Sin amigos uno discurriría sin latido. Y es que, de alguna forma, son los que nos palpitan en el espacio-tiempo. A veces por todo lo alto celebrando, otras sin que nada suceda sucediendo todo. ¿De qué hablamos cuando nos repetimos? Entonces se produce el milagro de los panes y las risas. Porque el que tiene un amigo no tiene un tesoro, sino que se tiene a sí mismo en todas sus versiones, la oculta y la cumbre. De ahí el verbo perdonar, envejecer juntos, única ley no escrita de esas cosas que hacen los humanos que se quieren en la diferencia.

Y las angustias se dividen, un poco menos las cuentas. Será porque la amistad es rara, se valora poco y renace en los pétalos de las clavelinas, flor perdida en los veranos de enero. Tiene que ver con que los amigos sonríen si te va mejor, con el empleo de silencios cuando el ruido emborrona los plazos y la vista. Ahí estamos, somos, y por eso seguimos tejiéndonos en el fragor de los abrazos. Curan, demuestran lo invisible, dan y dan.

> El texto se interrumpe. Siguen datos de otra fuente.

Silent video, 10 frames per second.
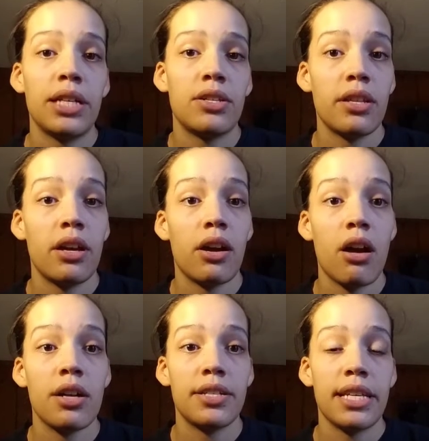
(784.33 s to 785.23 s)
into their
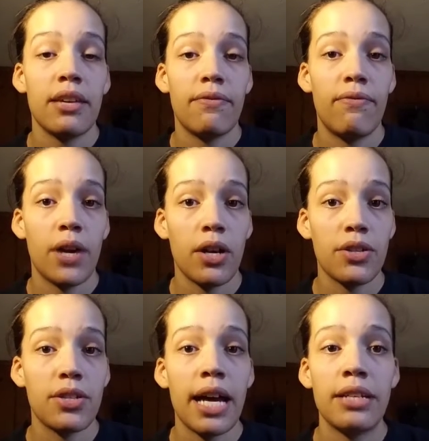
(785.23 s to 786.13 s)
car seat
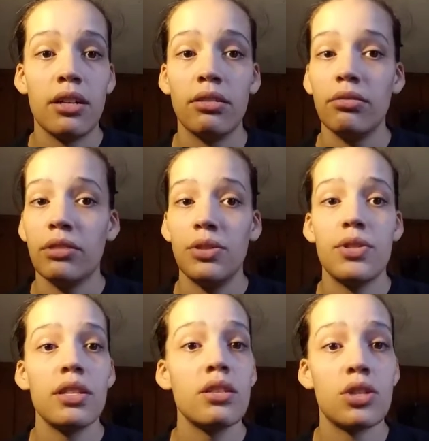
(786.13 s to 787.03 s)
first. I don't
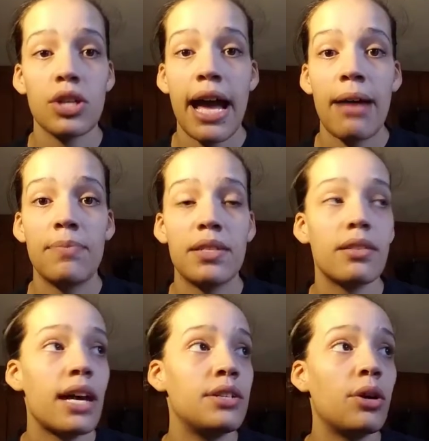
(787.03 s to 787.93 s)
loosen the
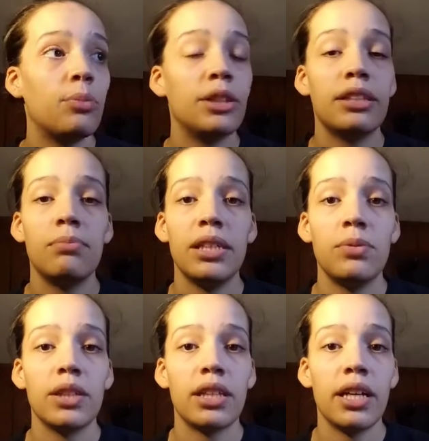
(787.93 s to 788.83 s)
straps. I don't put them in
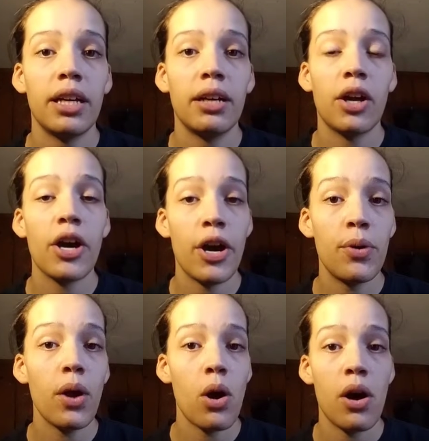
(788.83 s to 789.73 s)
with their
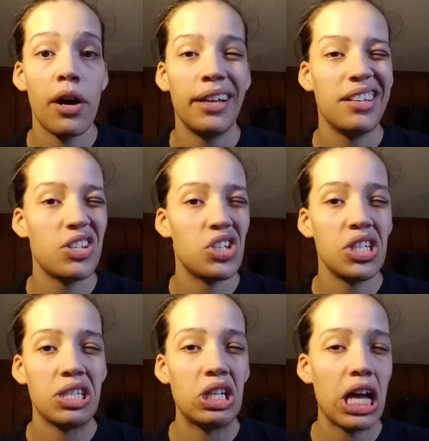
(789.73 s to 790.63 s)
coat on. That's
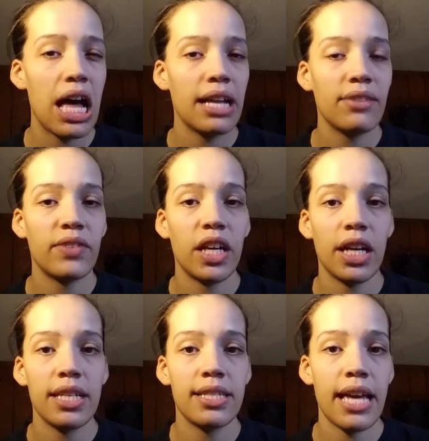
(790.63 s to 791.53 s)
just not
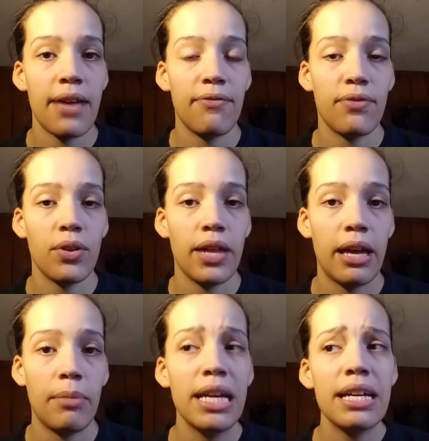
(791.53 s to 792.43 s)
very safe for
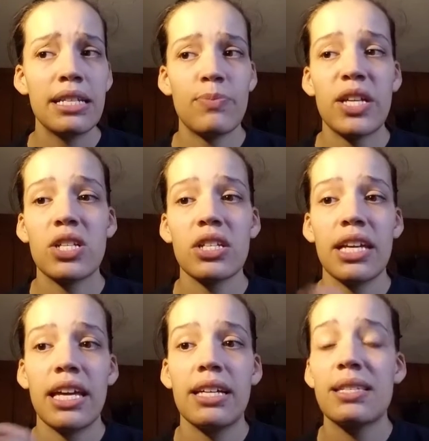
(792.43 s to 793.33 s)
them,
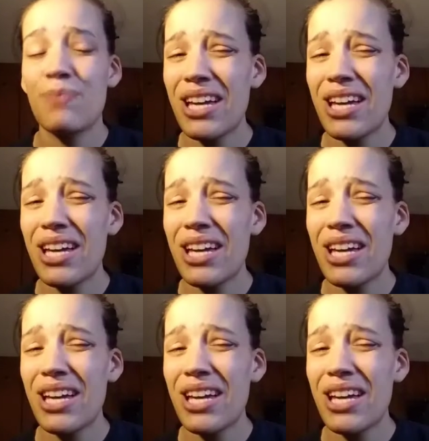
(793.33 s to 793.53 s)
especially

Siempre terminamos recurriendo a su certeza. A veces por estar lejos y en la misma ciudad, otras cuando abren su hombro sin querer nada más que querernos. Bueno, uno siempre es nada, menos si faltan. Con ellos las plantas del salón están a buen recaudo; siempre, como siempre están. Al final sale mejor tener amigos que irse de viaje y hacer fotos. En su piel nos vamos descubriendo, en sus ojos vemos el reflejo de una vida juntos. Son patria.